ISLAMABAD - Former Premier of Canadian Alberta province Alison Redford has said that instead of ignoring the complicated dynamics in the region vis-à-vis India-Pakistan conflict and relying on history, the international community should assess all the incidents on their merits.

In an article recently published in a Canadian newspaper The Globe and Mail, Redford said there had been times when both countries had been accused of being involved in unwarranted actions against the other and the international community was quick to ignore the complicated dynamics in the region and rely on history.

“Instead, each incident should be assessed on its own merits to avoid dangerous rivalries from being perpetuated.

With a real nuclear risk, we cannot afford to be complacent,” she opined in the article.

Redford, who now studies at the School of Oriental and African Studies, University of London, believed that the consequences of the animosity of these two nuclear powers extends far beyond their own borders.

Redford stresses int’l community’s role to avoid exacerbation of rivalries

“We need to examine the events of the past week to support more constructive dialogue in the region and reduce the risk of growing military and nuclear conflict.

The various alliances that India and Pakistan have with China, Iran, Saudi Arabia, Russia, the United States and the Organisation of Islamic Cooperation (OIC) mean that if hostilities increase, there is the risk of many countries becoming involved in the defence of their traditional allies. We have seen what this has meant in Afghanistan for the past 30 years and how that has affected the rest of the world.

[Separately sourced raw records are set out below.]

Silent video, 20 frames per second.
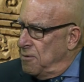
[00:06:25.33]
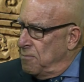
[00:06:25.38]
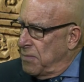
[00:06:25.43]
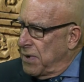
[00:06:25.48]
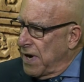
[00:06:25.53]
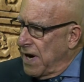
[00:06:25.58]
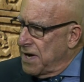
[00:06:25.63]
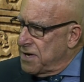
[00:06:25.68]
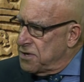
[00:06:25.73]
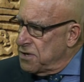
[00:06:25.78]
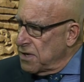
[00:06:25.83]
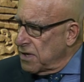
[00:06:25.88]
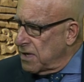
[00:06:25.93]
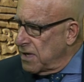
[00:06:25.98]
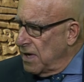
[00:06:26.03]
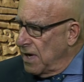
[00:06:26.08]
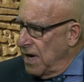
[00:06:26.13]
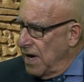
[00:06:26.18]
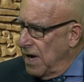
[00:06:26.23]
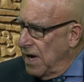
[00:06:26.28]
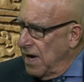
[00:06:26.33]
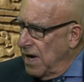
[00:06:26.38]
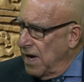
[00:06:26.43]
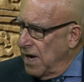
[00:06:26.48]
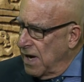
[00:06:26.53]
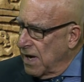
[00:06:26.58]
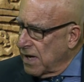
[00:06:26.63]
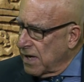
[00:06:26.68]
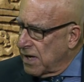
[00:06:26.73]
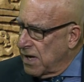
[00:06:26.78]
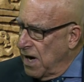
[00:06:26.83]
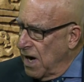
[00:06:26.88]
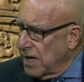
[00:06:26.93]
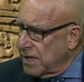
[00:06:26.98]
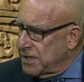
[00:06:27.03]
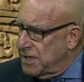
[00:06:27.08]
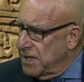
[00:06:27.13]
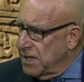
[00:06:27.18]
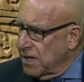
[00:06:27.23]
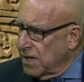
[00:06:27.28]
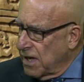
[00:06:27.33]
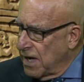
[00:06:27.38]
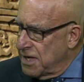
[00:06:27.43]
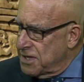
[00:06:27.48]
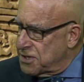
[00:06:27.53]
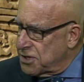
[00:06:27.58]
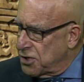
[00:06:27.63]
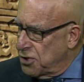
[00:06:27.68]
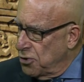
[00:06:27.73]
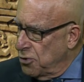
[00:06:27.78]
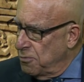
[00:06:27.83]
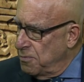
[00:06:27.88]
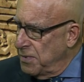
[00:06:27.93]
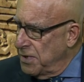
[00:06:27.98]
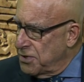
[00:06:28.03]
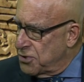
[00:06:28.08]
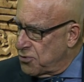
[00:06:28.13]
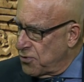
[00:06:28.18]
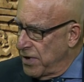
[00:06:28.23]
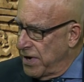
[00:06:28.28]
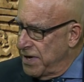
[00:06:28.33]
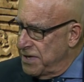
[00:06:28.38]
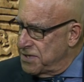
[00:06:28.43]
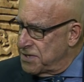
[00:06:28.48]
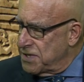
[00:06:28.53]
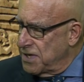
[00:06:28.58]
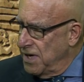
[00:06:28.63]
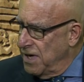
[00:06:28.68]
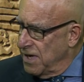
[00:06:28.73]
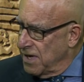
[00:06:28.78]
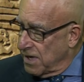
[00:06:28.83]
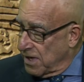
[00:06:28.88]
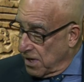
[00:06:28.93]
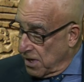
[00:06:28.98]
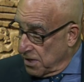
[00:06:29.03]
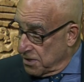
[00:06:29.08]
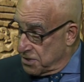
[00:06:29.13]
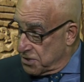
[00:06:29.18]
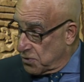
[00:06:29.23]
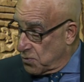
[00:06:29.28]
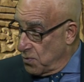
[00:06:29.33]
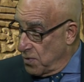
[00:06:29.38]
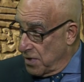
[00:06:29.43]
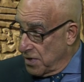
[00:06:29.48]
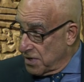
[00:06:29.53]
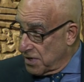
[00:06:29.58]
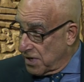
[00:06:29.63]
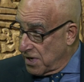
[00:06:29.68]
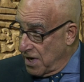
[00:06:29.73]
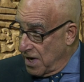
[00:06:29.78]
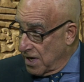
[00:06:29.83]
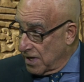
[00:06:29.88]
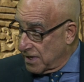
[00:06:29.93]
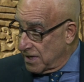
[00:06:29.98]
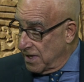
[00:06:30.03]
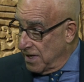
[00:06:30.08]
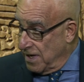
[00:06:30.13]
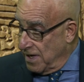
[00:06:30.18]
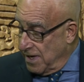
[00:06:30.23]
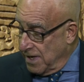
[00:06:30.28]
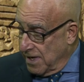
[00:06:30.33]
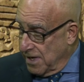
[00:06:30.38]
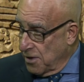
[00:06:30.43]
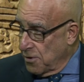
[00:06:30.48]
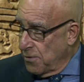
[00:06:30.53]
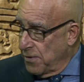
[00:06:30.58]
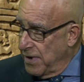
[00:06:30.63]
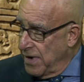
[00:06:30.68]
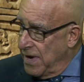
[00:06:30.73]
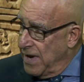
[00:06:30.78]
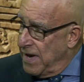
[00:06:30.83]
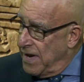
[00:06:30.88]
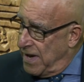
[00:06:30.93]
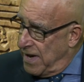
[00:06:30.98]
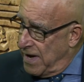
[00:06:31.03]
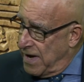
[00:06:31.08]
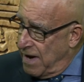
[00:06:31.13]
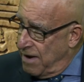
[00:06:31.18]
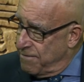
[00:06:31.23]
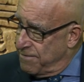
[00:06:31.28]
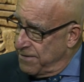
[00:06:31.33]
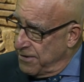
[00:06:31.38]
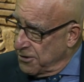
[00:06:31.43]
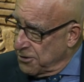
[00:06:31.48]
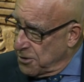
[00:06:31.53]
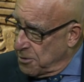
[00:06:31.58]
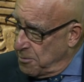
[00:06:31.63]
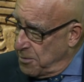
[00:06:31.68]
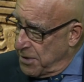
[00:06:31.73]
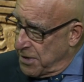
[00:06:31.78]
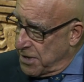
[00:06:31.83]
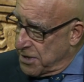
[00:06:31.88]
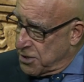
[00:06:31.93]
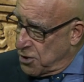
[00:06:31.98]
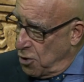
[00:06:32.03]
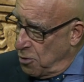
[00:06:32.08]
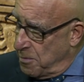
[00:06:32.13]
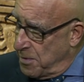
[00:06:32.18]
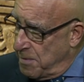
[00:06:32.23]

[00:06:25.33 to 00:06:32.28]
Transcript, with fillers: but I took cocktail ice cube trays, little square cup, little, and I filled them with adobe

The international community must look beyond the mounting narrative of historical misdeeds and stop allowing rhetoric to exacerbate this dangerous rivalry.

Global powers have to stop relying on their historic biases in this conflict and must insist that unproven accusations are not sufficient to justify acts that can lead to war and escalation of the nuclear threat.

Redford who had also served as a consultant to the World Bank on energy regulation in Pakistan said for too long, Pakistan’s actions have been unreasonably characterized as aggressive. The primary conflict between India and Pakistan has focused on Kashmir, which continues to exacerbate a dangerous cross-border relationship.

Mentioning the recent skirmishes between Pakistan and India and downing of Indian aircraft by Pakistan Air Force in retaliation to Indian attack and releasing of captured Indian pilot by Pakistan, she said there is no dispute as to the events that took place, but the characterization of them has made resolution more difficult. 

She said in various media outlets this week, Pakistan had been characterized as the aggressor in this latest round of military activity. However, the facts demonstrate a different reality.

Indian military jets breached the line of control and launched an attack on civilian targets in Pakistan, (even boasting of civilian deaths), based on an unproven allegation that the insurgents responsible for the Kashmir attack against Indian soldiers were supported by Pakistan.

First, in media reports, India refers to 40 years of terrorist attacks against India by Pakistan without equal mention of terror attacks perpetrated by India on Pakistani soil, as recently as three months ago in Karachi, or India’s support for insurgents operating in the Northwest of Pakistan over the past 10 years.

Second, although in the past there have been allegations that Jaish-e-Mohammed has been supported by Pakistan, the organization has been banned in Pakistan since 2002.

Yet, India continues to assert this position, without providing evidence to support it.

Third, it is against the fundamental principles of international law to launch a military attack on civilian targets, which can be considered an act of war. In those circumstances, one can argue that Pakistan had the right to defend itself and that its response was both measured and reasonable.

On the Kashmiri question, Pakistan has called for United Nations mediation, but India has refused, saying that it is an internal issue, while violently suppressing a growing, and younger, local insurgent movement.

Redford said the UN High Commissioner for Human Rights criticized India for using excessive force in 2017. More than 500 people, including 100 civilians, have been killed in 2018.

In recent months, India’s tactics have been increasingly violent, leading to more international criticism of its conduct and occupation of Kashmir, including most recently by British parliamentarians, and two resolutions at the OIC this past weekend condemning its violent actions in Indian-occupied Kashmir.